Они с матерью пожали руки, и мать скорее подхватила чемодан, за который боялась, а Николай Иванович обратился ко мне, коротко улыбнувшись:
– Ты же Таисия?
Я подтвердила и, поставив на платформу свой багаж – небольшой плетёный короб, по примеру матери протянула ему руку…
Если уж быть точной до конца, надо отметить, что тогда меня звали по-другому. Как – теперь вовсе не важно. Все операторы носили новые имена. Девчонки-медички как-то в доверительном разговоре клялись, что мы знаем их под настоящими именами, но полной уверенности в этом у меня не осталось. Лично мне новое имя понравилось. Товарищ Бродов выбирал в моём присутствии из списка. «Таисия. Пойдёт?» Обращался он к Михаилу Марковичу, своему ближайшему помощнику, однако, не дав тому ответить, повернулся ко мне: «Тая, Таисия… Тайная, таинственная… Как тебе?» – «Можно», – смущённо выдавила я, плохо ориентируясь, зачем мне это новое имя понадобится.
Однако то происходило немного позже. Чтобы не запутаться, пойду-ка я лучше последовательно по всем событиям…
Его узкая ладонь была сухой и тёплой, рукопожатие – твёрдым. Во время нашего короткого диалога товарищ Бродов, не скрывая интереса, внимательно смотрел мне в лицо.
Потом он повёл нас сквозь толпу, валившую с разных сторон, попросив не отставать и не теряться. Поездов стояло много, не разберёшься, какие только прибыли, какие ждут очереди на отправку. Там и тут пролетали плотные клубы паровозного дыма. Пассажиры, которые ехали транзитом, толпились на перронах, где не было перекрыто решётками, и в здании вокзала: они же не имели московских пропусков. Многие метались, пытаясь понять, куда им теперь деваться и как попасть на нужный поезд. Люди искали, как бы разжиться водой и где достать поесть…

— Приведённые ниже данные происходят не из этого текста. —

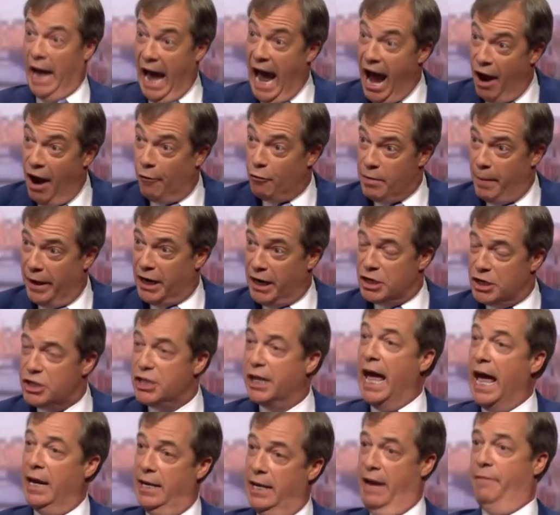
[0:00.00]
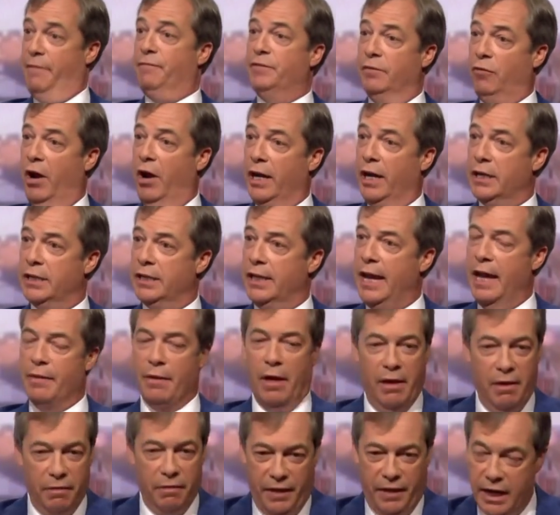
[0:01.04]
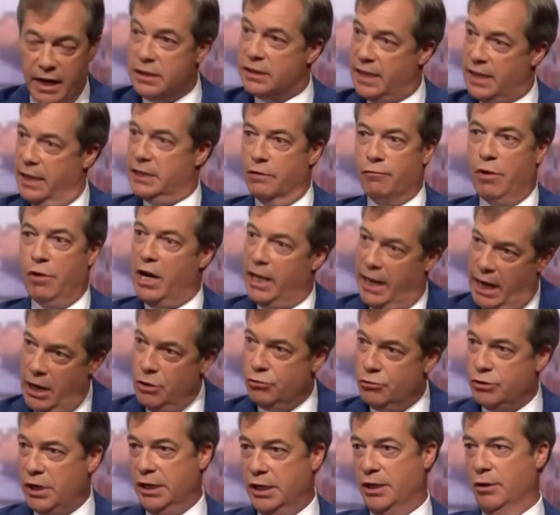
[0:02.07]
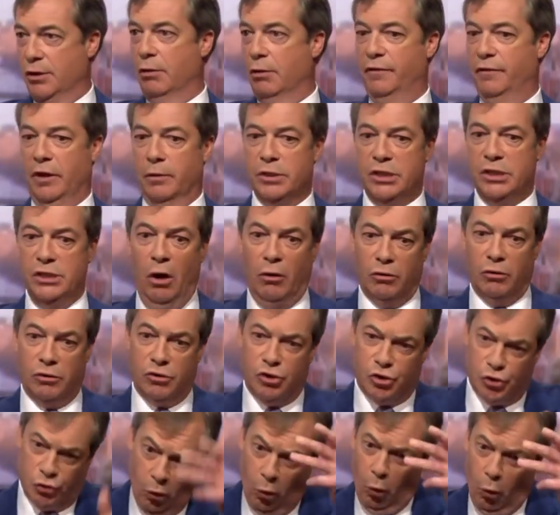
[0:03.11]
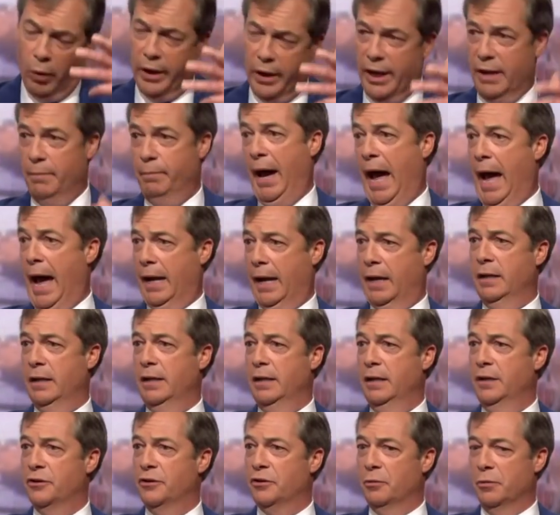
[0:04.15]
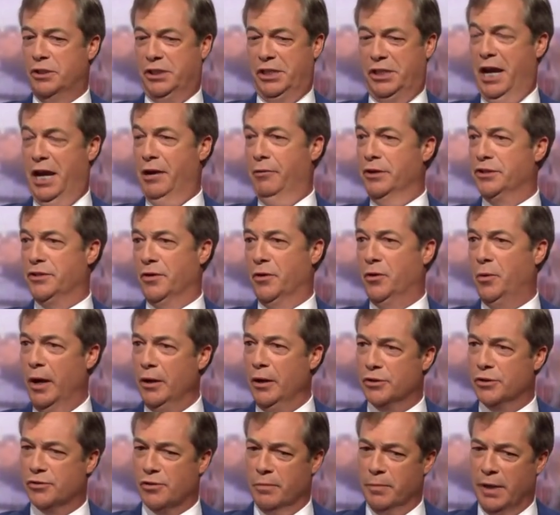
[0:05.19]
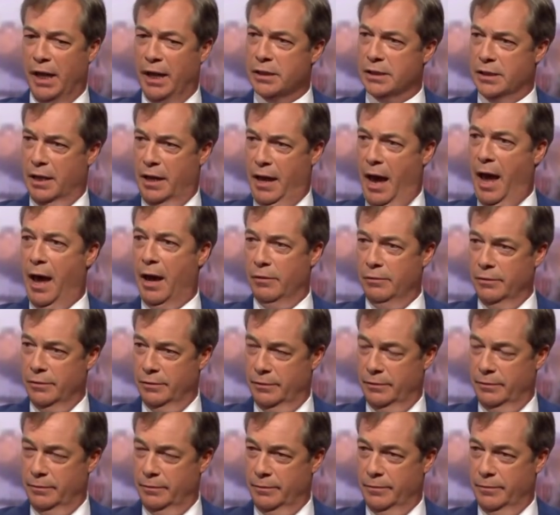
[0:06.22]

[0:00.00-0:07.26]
How have we managed to get left and right together? These things are really interesting to your viewers, not trawling back through a series of quotes from years ago.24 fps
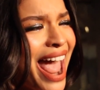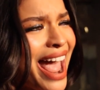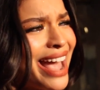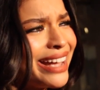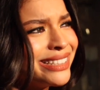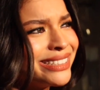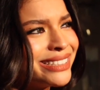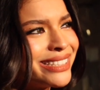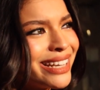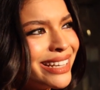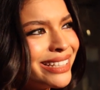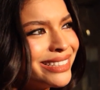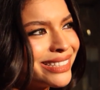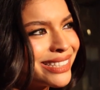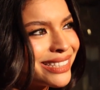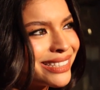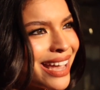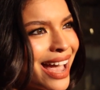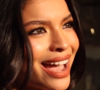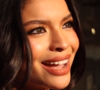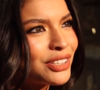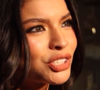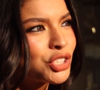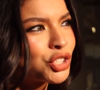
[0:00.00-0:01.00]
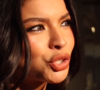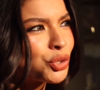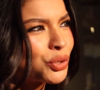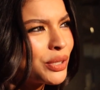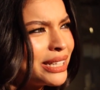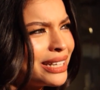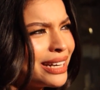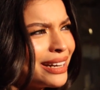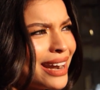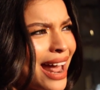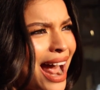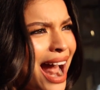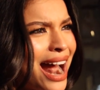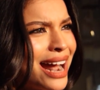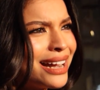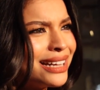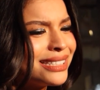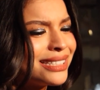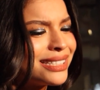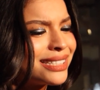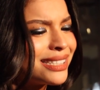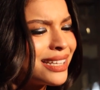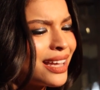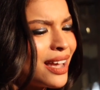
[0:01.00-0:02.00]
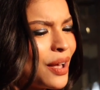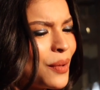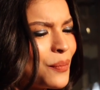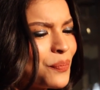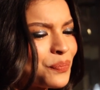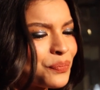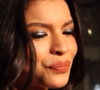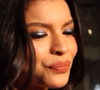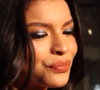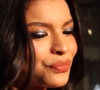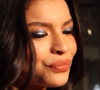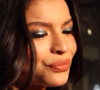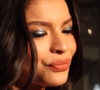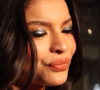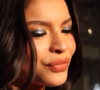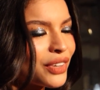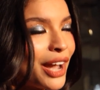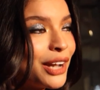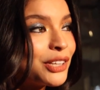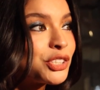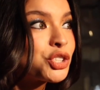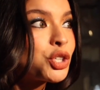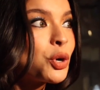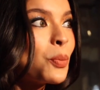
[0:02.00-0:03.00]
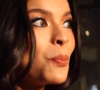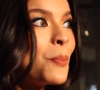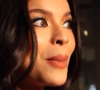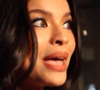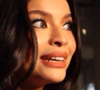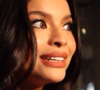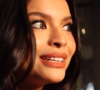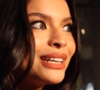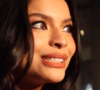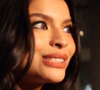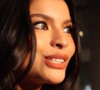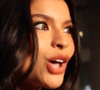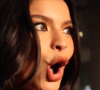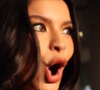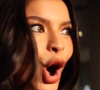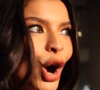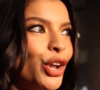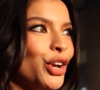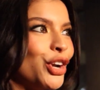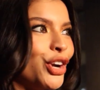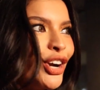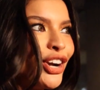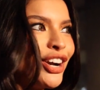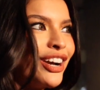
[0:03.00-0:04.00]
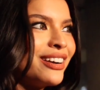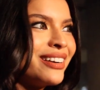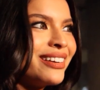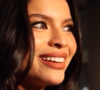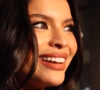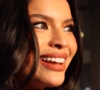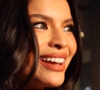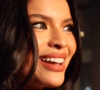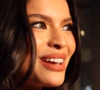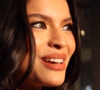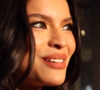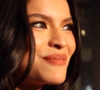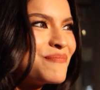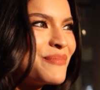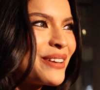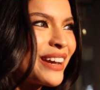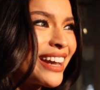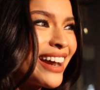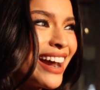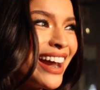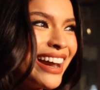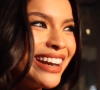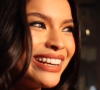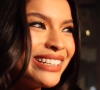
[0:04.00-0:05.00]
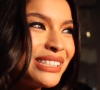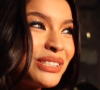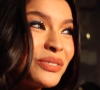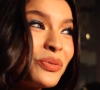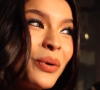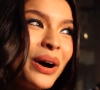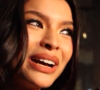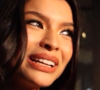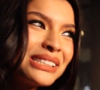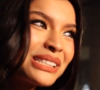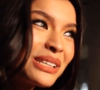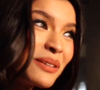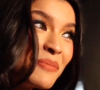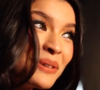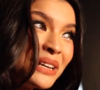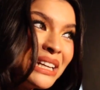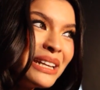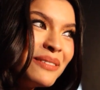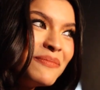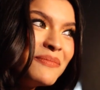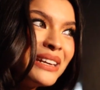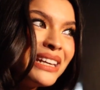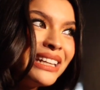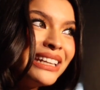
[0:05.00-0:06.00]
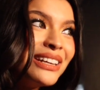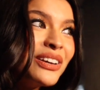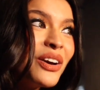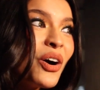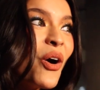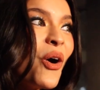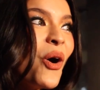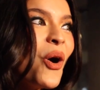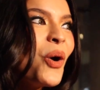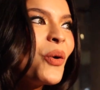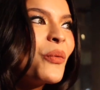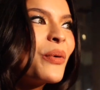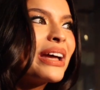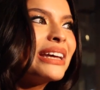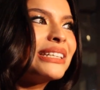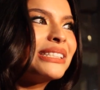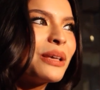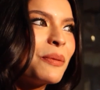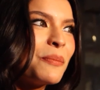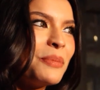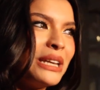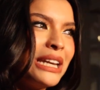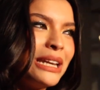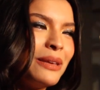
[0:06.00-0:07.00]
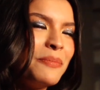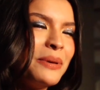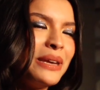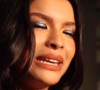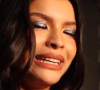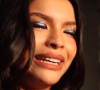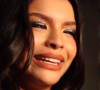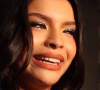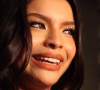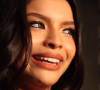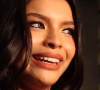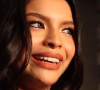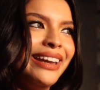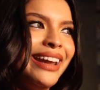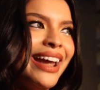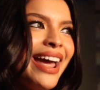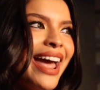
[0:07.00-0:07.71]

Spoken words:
and instead treat it as a tremendous honor, because once a Binibini, always a Binibini.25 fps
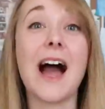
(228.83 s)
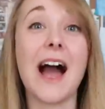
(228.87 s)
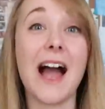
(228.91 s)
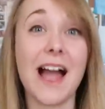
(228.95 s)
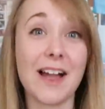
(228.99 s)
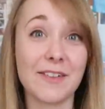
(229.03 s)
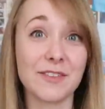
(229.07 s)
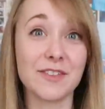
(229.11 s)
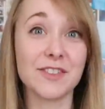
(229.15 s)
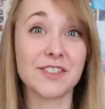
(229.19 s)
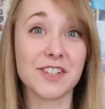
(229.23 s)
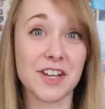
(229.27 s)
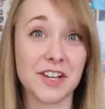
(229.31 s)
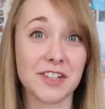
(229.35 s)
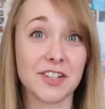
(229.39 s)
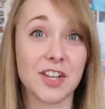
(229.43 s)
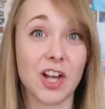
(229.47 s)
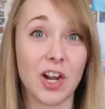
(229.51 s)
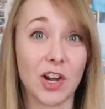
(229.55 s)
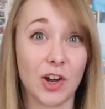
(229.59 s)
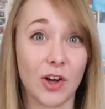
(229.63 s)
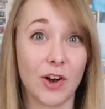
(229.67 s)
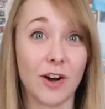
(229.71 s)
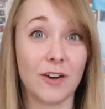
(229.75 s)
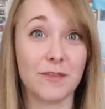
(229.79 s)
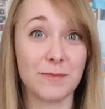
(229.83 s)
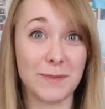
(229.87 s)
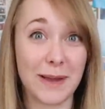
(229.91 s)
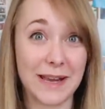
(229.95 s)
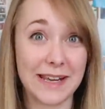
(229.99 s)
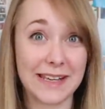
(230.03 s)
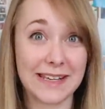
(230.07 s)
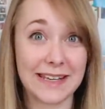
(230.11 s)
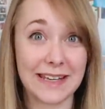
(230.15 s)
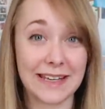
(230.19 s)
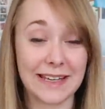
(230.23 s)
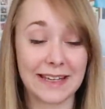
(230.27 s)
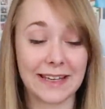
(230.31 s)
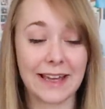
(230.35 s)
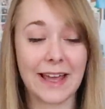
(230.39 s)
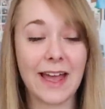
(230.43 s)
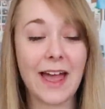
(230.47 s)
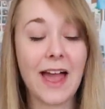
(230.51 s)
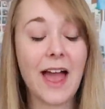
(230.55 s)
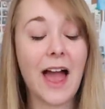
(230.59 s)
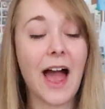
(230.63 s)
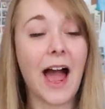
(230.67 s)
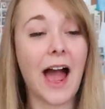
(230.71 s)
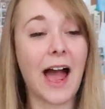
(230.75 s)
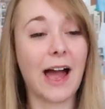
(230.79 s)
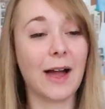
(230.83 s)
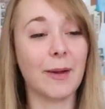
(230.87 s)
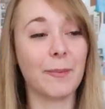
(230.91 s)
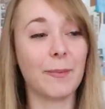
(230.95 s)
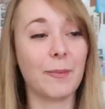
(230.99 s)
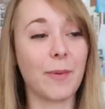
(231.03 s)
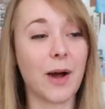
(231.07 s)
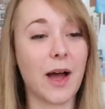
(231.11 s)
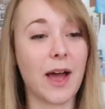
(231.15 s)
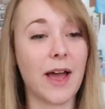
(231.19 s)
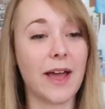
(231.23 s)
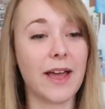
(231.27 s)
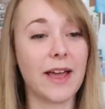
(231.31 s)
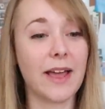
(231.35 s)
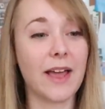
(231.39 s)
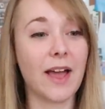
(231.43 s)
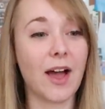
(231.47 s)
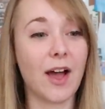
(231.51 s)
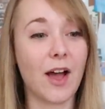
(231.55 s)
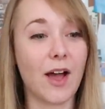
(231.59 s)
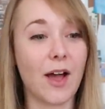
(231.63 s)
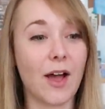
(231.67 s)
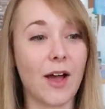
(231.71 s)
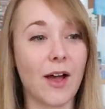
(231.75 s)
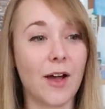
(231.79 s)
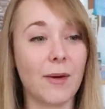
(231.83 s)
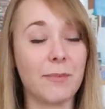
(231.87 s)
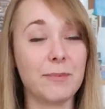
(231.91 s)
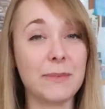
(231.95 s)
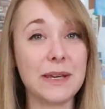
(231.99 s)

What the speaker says: I haven't done a lot of making, and my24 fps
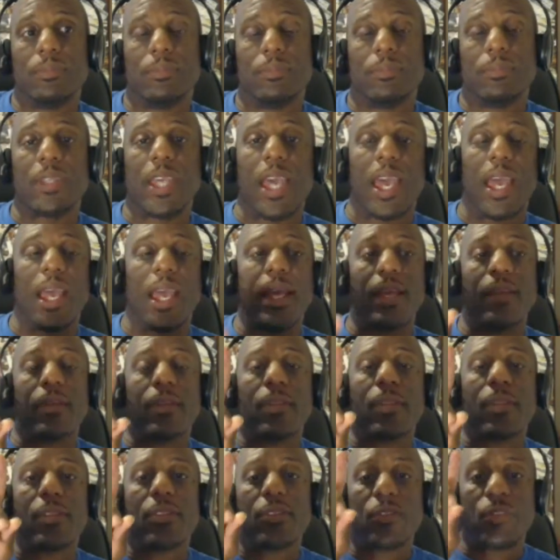Okay.
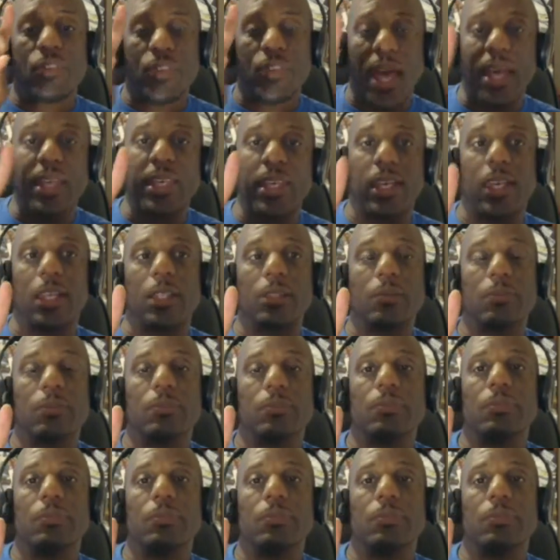Second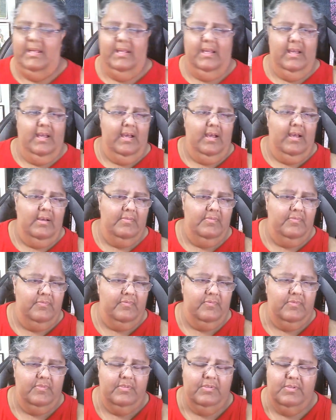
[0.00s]
have
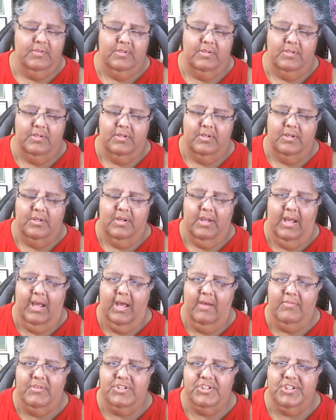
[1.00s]

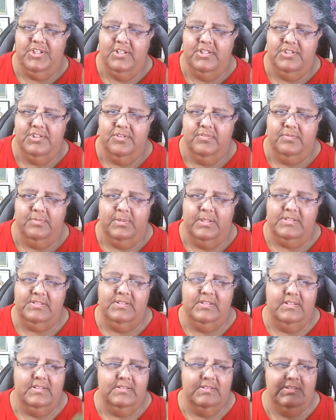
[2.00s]
a change of
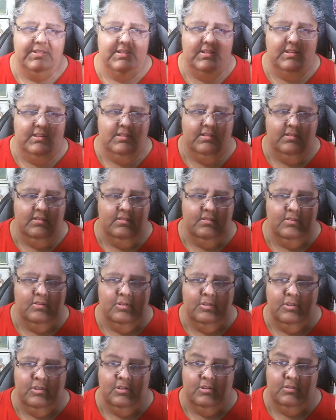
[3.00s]
residency
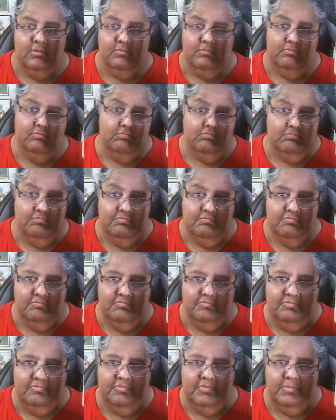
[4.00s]
or
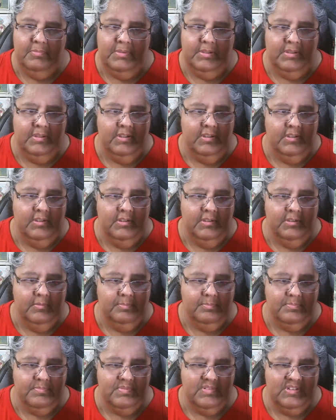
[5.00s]
familiar
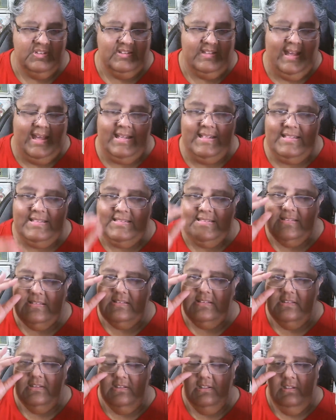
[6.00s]
status
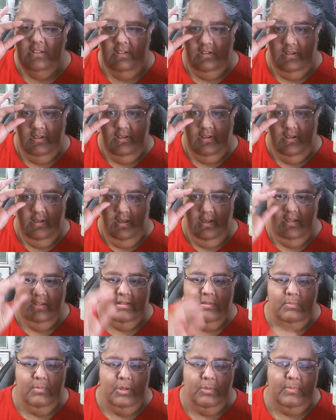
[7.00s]
at
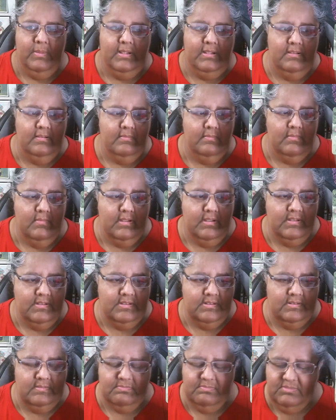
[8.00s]
the moment. It
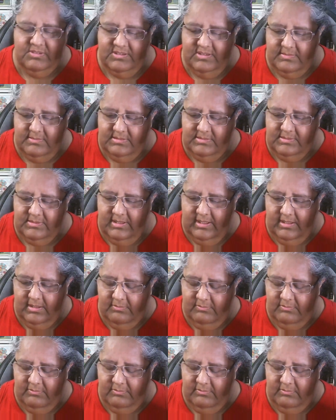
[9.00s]
seems like a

Когда отъезжали из Ленинграда, толпа была ещё более суматошной и напряжённой. У дальнего перрона грузили санитарный эшелон. За головами и спинами, среди клубов чёрного дыма, я мало что видела, но и от того, что разглядела, мороз продрал: столько калечных, кровавые повязки, искажённые страданием лица. Зрелище притягивало взгляд помимо воли. Когда мы уже ехали и уже миновали Бологое – самую опасную часть пути, я всё боялась уснуть: как бы не пришли ко мне во сне тяжелораненые. И с замиранием сердца ждала, что на вокзале в Москве снова будет стоять санитарный эшелон – быть может, тот же самый. Не случилось, и я, как ни совестно сознаться, вздохнула с облегчением.
Кое-кто из прибывших пытался выяснить, как и где можно всё-таки получить пропуск. Почему-то далеко не все знали, что Москва, находившаяся уже больше месяца на военном положении, закрыта. Счастливчики, у которых пропуска имелись, стояли в длинных очередях. Молодые военные в фуражках с синим верхом внимательно и подолгу изучали каждый предъявленный документ, лицо предъявителя, багаж.
Наш товарищ Бродов решительно провёл нас мимо всех очередей к проходу в ограждении. Наши пропуска были у него. Он показал высокому плечистому военному свою красную «корочку». Тот вытянулся и козырнул, затем быстро и формально пролистал остальные бумаги. Мы с матерью, как барыни, прошествовали мимо всех, ожидавших очереди на проверку документов. На площади нас ждал ещё один сюрприз: просторный чёрный автомобиль. За рулём – шофёр в военной форме. Он хотел выскочить из машины при появлении товарища Бродова, но тот жестом остановил его, открыл нам дверцу у заднего сиденья, а сам сел впереди.
– Владимир, мы ведь поедем Охотным Рядом? Мимо Кремля помедленнее, хорошо? Дальше на Арбат и… ну, вы знаете. – Николай Иванович живо обернулся к нам: – Мы будем ехать по самому центру Москвы. Так что смотрите, сравнивайте с Ленинградом.
Я прямо чувствовала, как нравится матери вся ситуация в целом и товарищ Бродов – в особенности. Персональное внимание крупного начальника тешило её врождённую гордость…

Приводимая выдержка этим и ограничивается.